James avenged himself on such Douglases as he could. Angus's third sister Janet, Lady Glamis, was summoned to answer a charge of communicating with her brothers and when she failed to appear, her estates were forfeited. In 1537 she was tried for conspiring against the king's life. She was found guilty and burnt on the Castle Hill, Edinburgh on 17th July 1537. Her innocence has been generally assumed but Tytler (History of Scotland, iv. pp. 433, 434) considered her guilty.

Angus remained in England until 1542, joining in the attacks upon his countrymen on the border, while James refused all demands from Henry VIII for his restoration and kept firm to his policy of suppressing the Douglas faction.

On James V's death in 1542 Angus returned to Scotland, with instructions from Henry to negotiate a marriage between Mary Stuart and Edward VI. His forfeiture was rescinded, his estates restored and he was made a privy councillor and lieutenant-general.

In 1543, he successfully negotiated a peace treaty and the marriage, and the same year he married Margaret, daughter of Robert, Lord Maxwell. Shortly afterwards a struggle between Angus and the regent Arran broke out and in April 1544 Angus was captured.

The same year Lord Hertford's marauding expedition, which did not spare the lands of Angus, made him join the anti-English party. He entered into a bond with Arran and others to maintain their allegiance to Mary and gave his support to the mission sent to France to offer the latter's hand.
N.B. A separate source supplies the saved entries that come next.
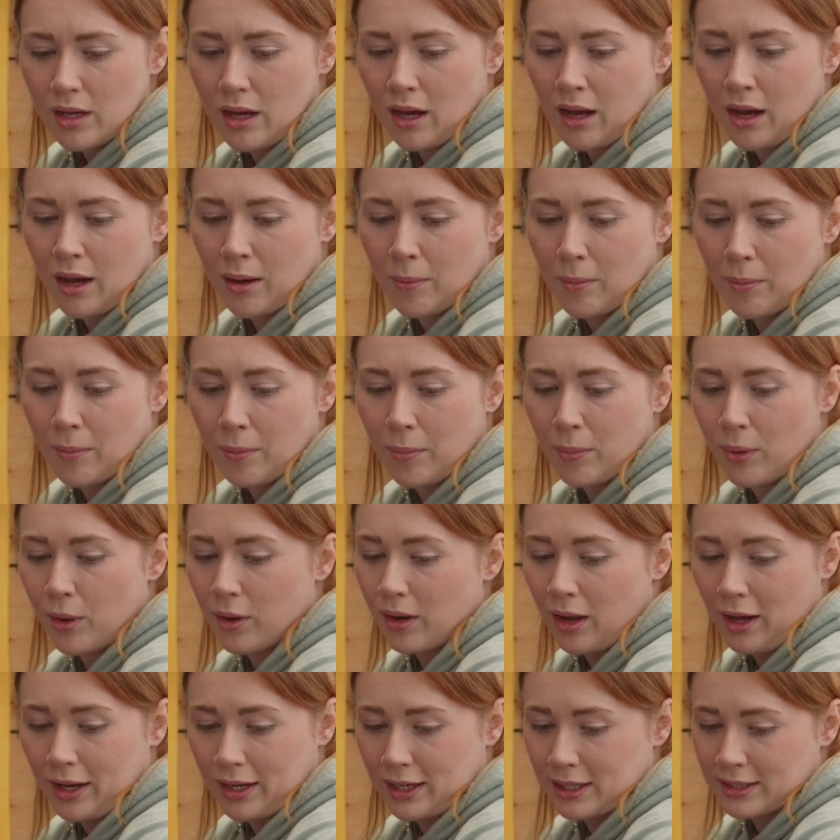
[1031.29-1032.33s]
But
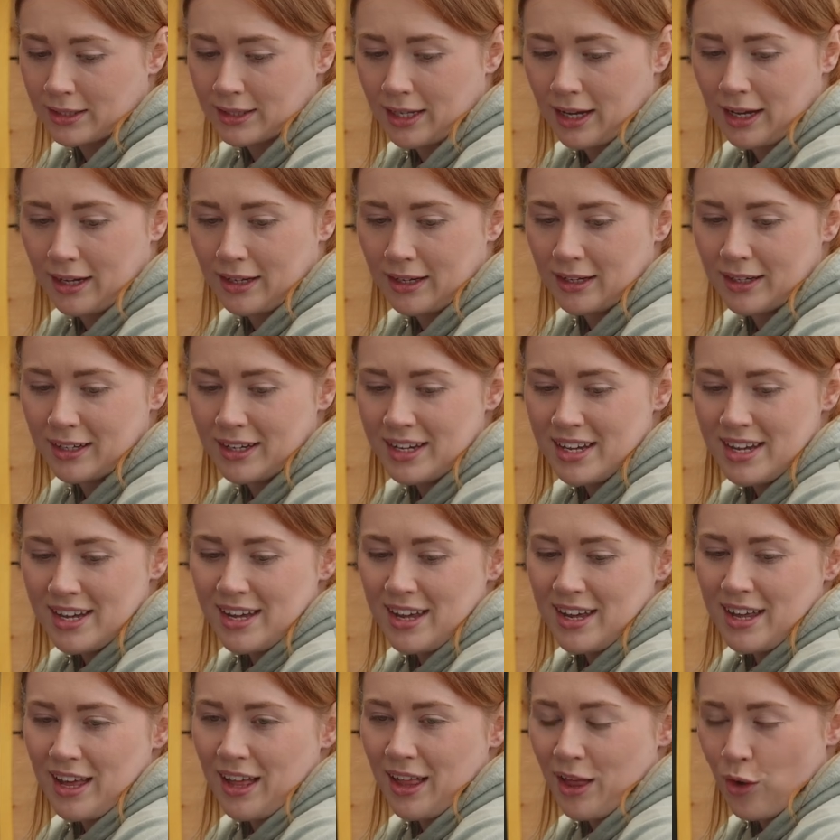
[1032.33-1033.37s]
like I say,
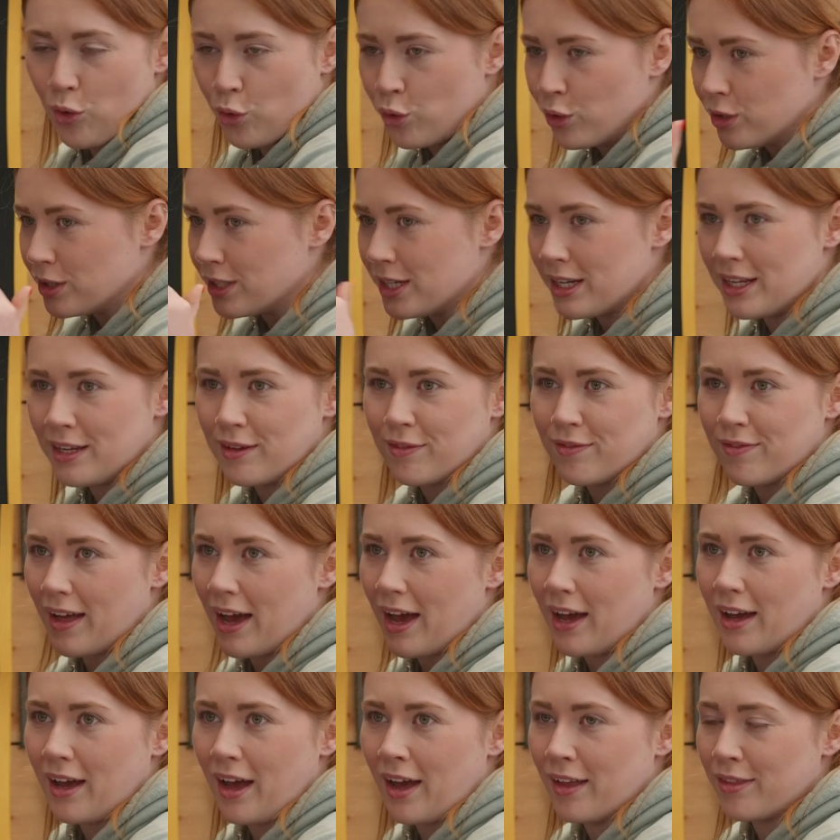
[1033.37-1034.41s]
underneath
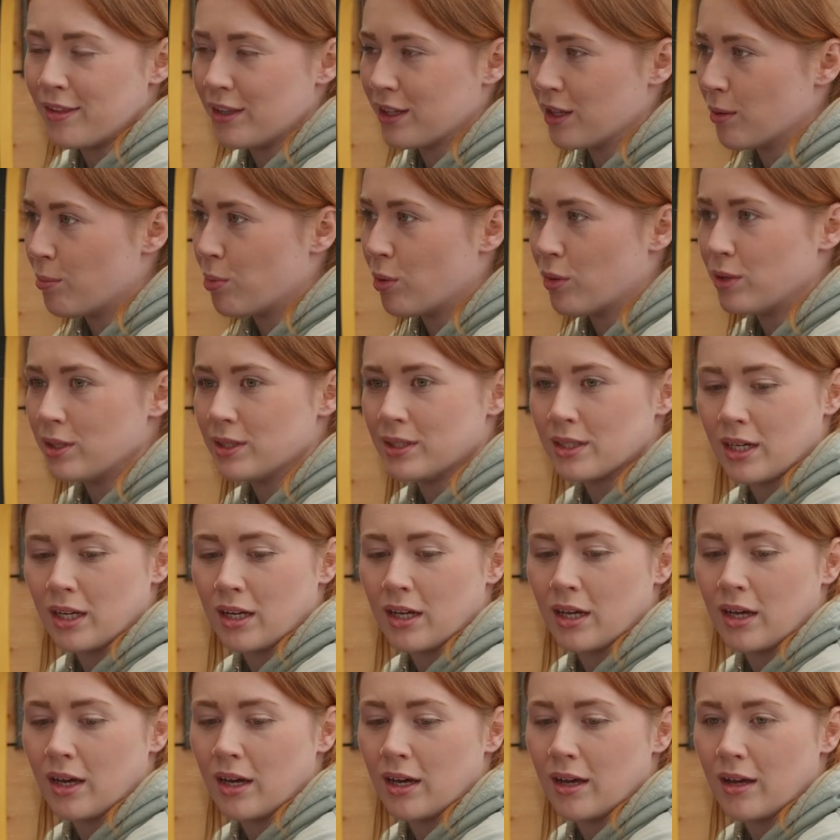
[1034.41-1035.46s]
that, I think the points are going
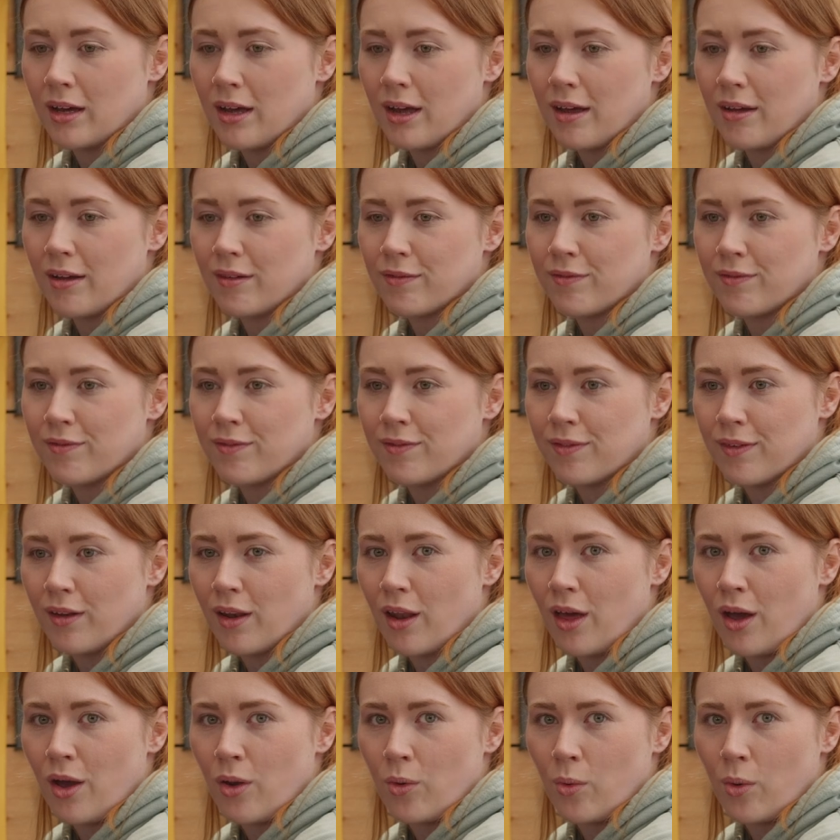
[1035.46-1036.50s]
to
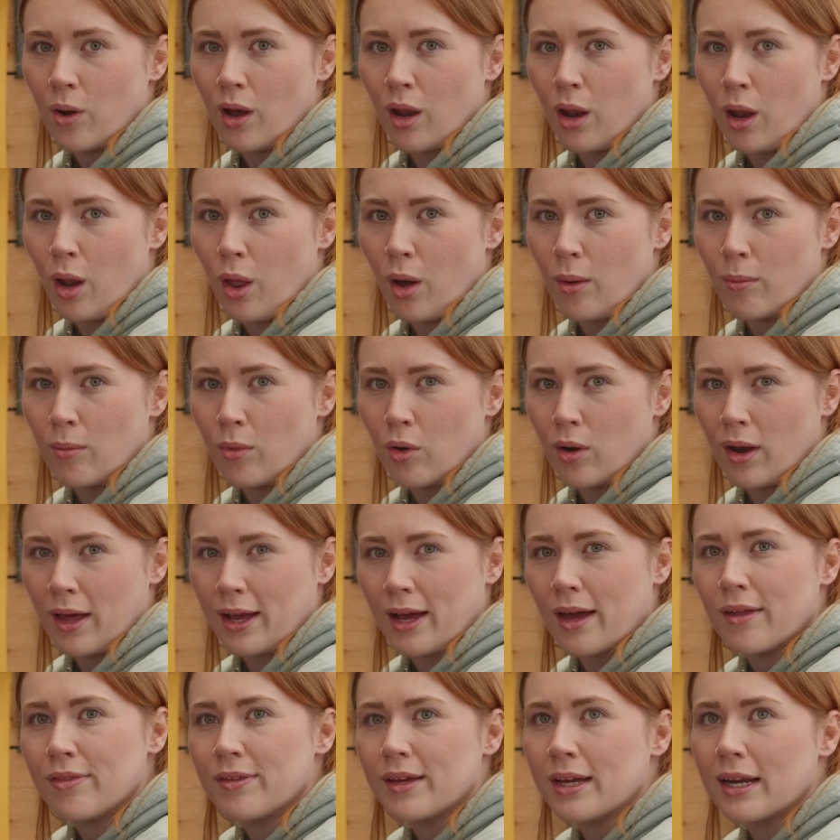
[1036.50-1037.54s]
flow a lot more.
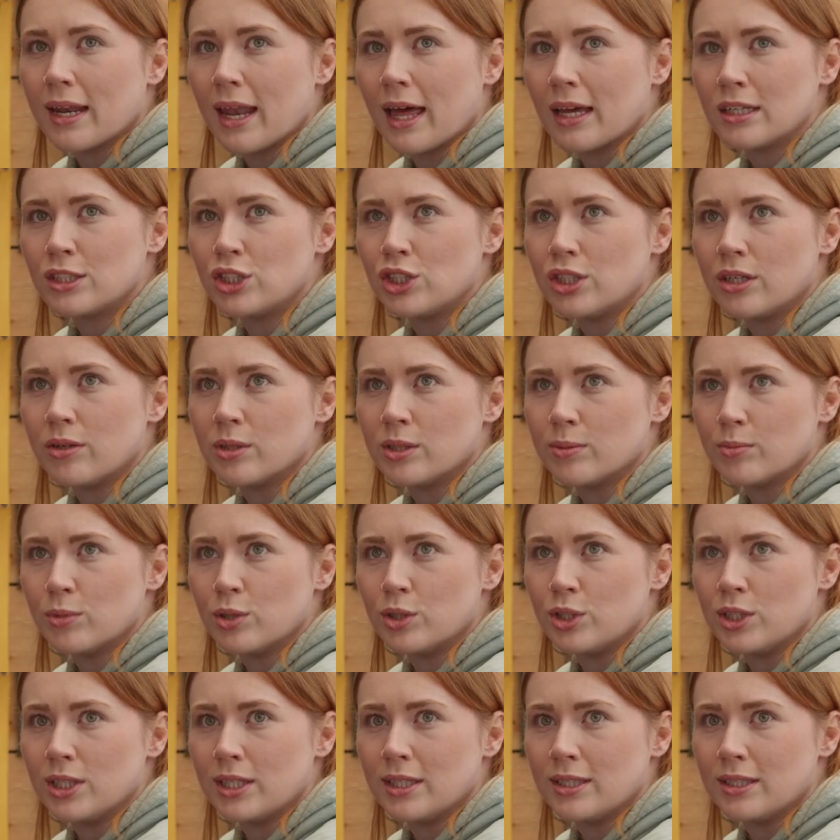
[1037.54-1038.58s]
Like, I think last year it was
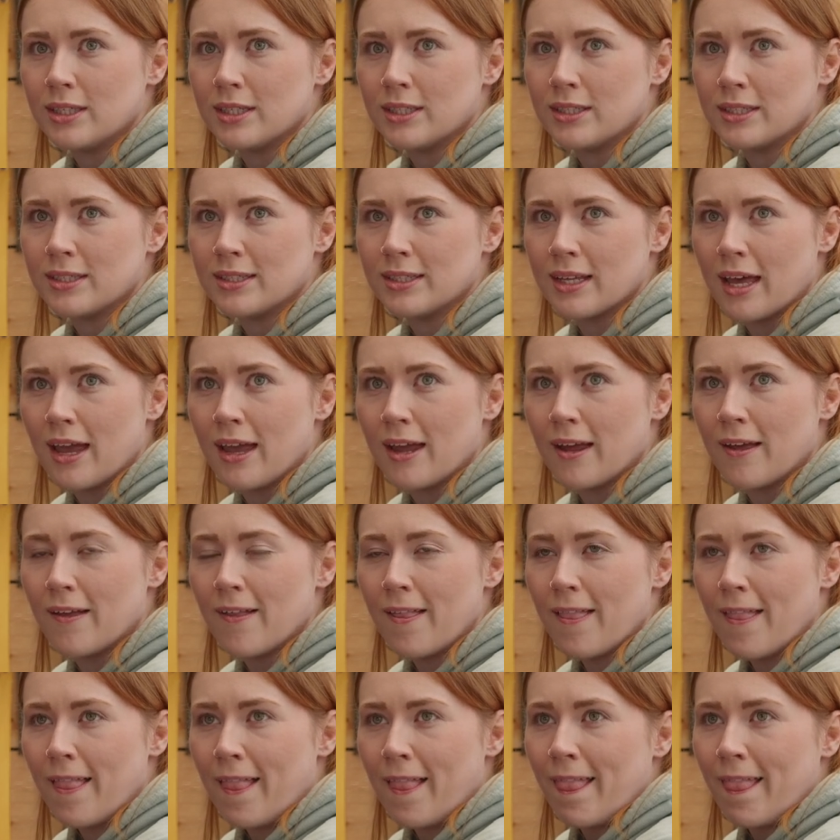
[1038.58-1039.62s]
much easier to say,
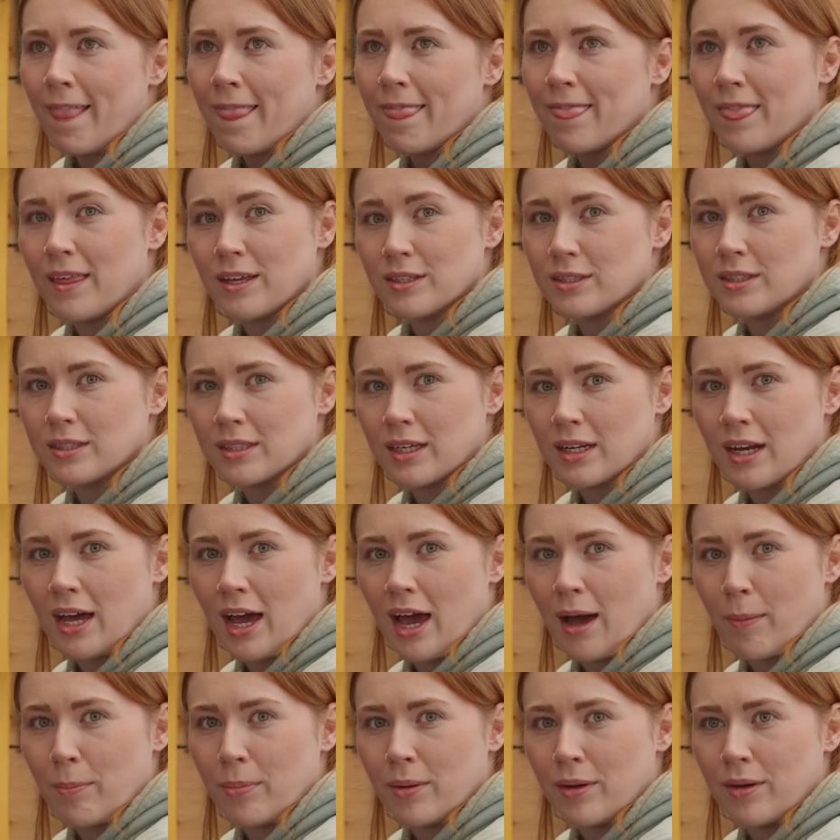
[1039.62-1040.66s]
this is going to
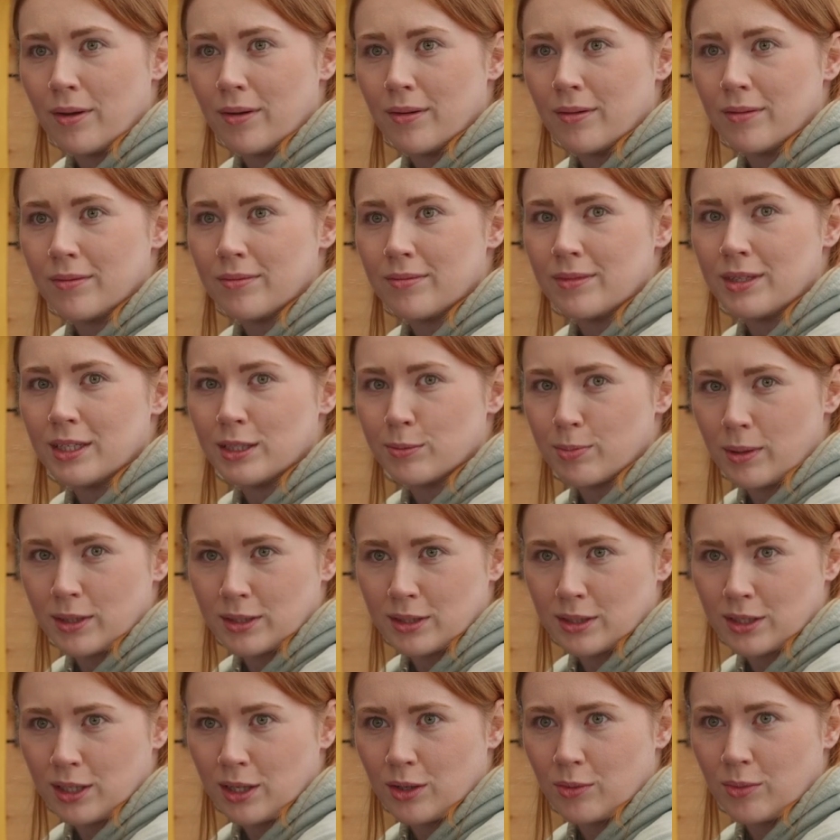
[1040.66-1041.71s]
happen, this
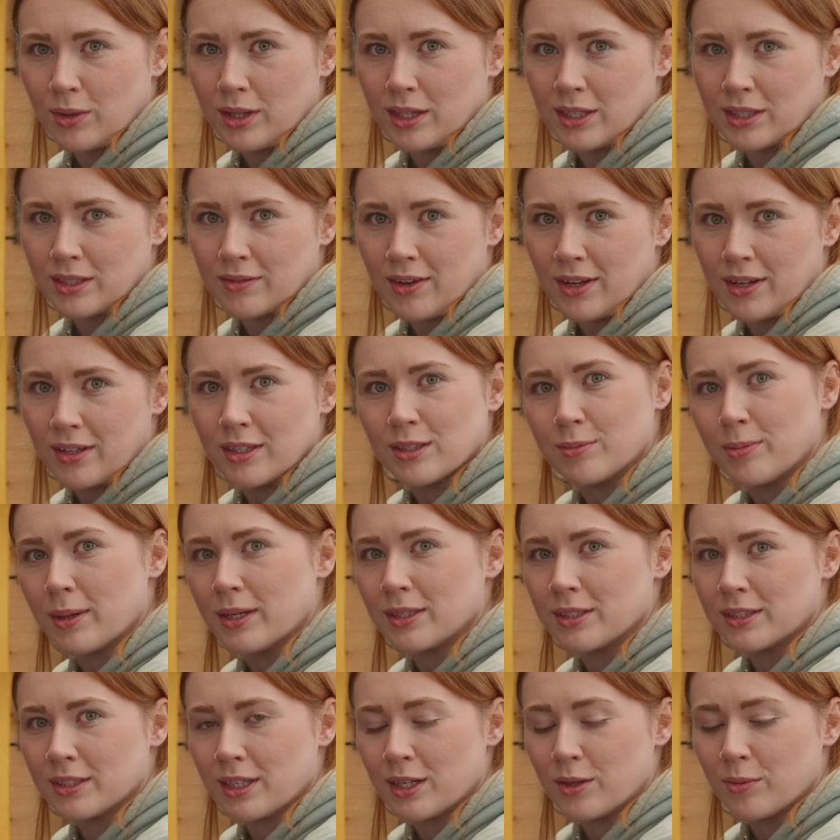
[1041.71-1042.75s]
person's going to win this event, this
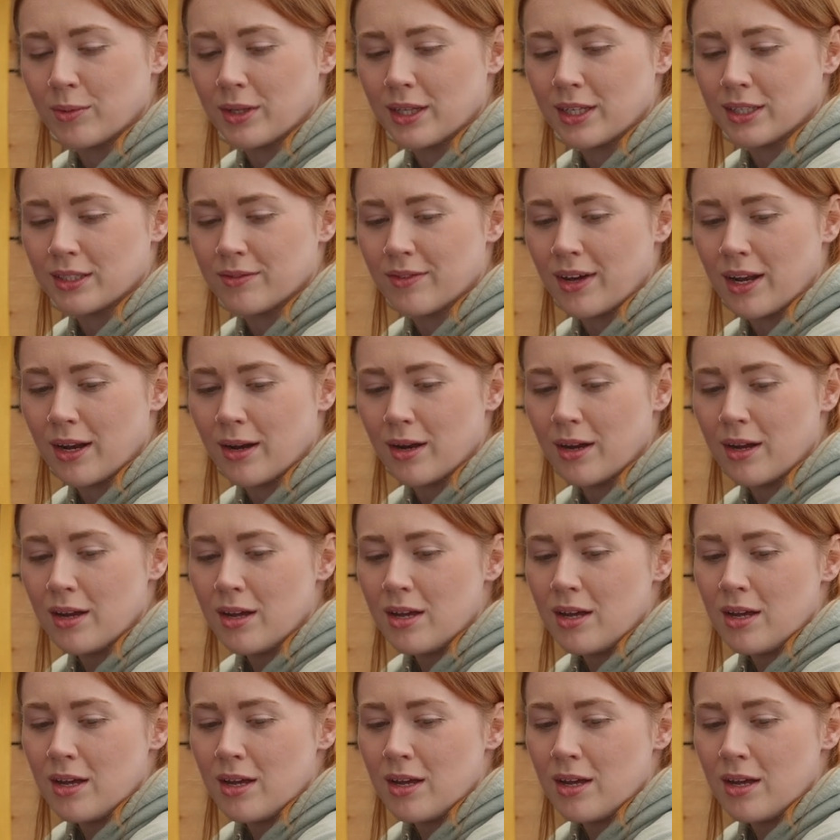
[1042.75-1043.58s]
person's going to win this event.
In July 1544 he was appointed lieutenant of the south of Scotland and distinguished himself on 27th February 1545 in the victory over the English at Ancrum Moor.

He still corresponded with Henry VIII but nevertheless signed, in 1546, the act cancelling the marriage and peace treaty, and on 10th September commanded the van in the great defeat of Pinkie, when he again won fame. In 1548 the attempt by Lennox and Wharton to capture him and punish him for his duplicity failed, Angus escaping after his defeat to Edinburgh by sea, and Wharton being driven back to Carlisle.
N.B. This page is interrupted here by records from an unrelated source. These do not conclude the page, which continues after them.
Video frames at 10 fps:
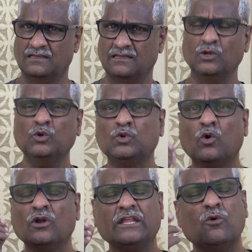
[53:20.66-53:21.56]
You
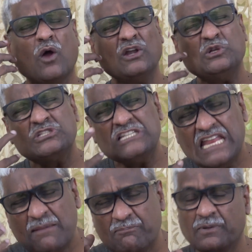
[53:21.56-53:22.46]
want to
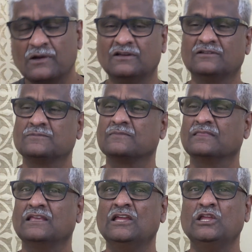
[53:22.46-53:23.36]
sleep.
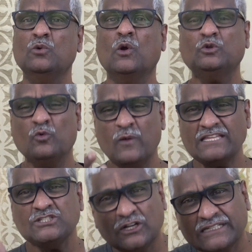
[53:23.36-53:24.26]
You want to
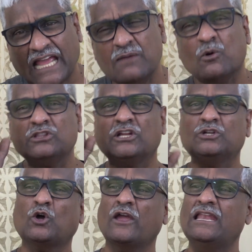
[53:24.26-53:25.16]
waste your time on the
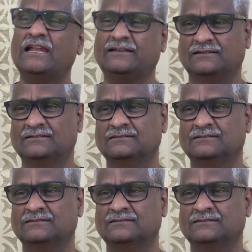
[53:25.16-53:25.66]
toilet.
Under the regency of Mary of Lorraine his restless and ambitious character, and the number of his retainers, gave cause for frequent alarms to the government. On 31st August 1547 he resigned his earldom, obtaining a regrant sibi et suis haeredibus masculis et suis assignatis quibuscumque.

His career was a long struggle for power and for the interests of his family, to which national considerations were completely subordinate. He died in January 1557. By Margaret Tudor he had Margaret, his only surviving legitimate child, who married the Earl of Lennox, and was mother of Lord Darnley. He was succeeded by his nephew David, son of Sir George Douglas of Pittendriech.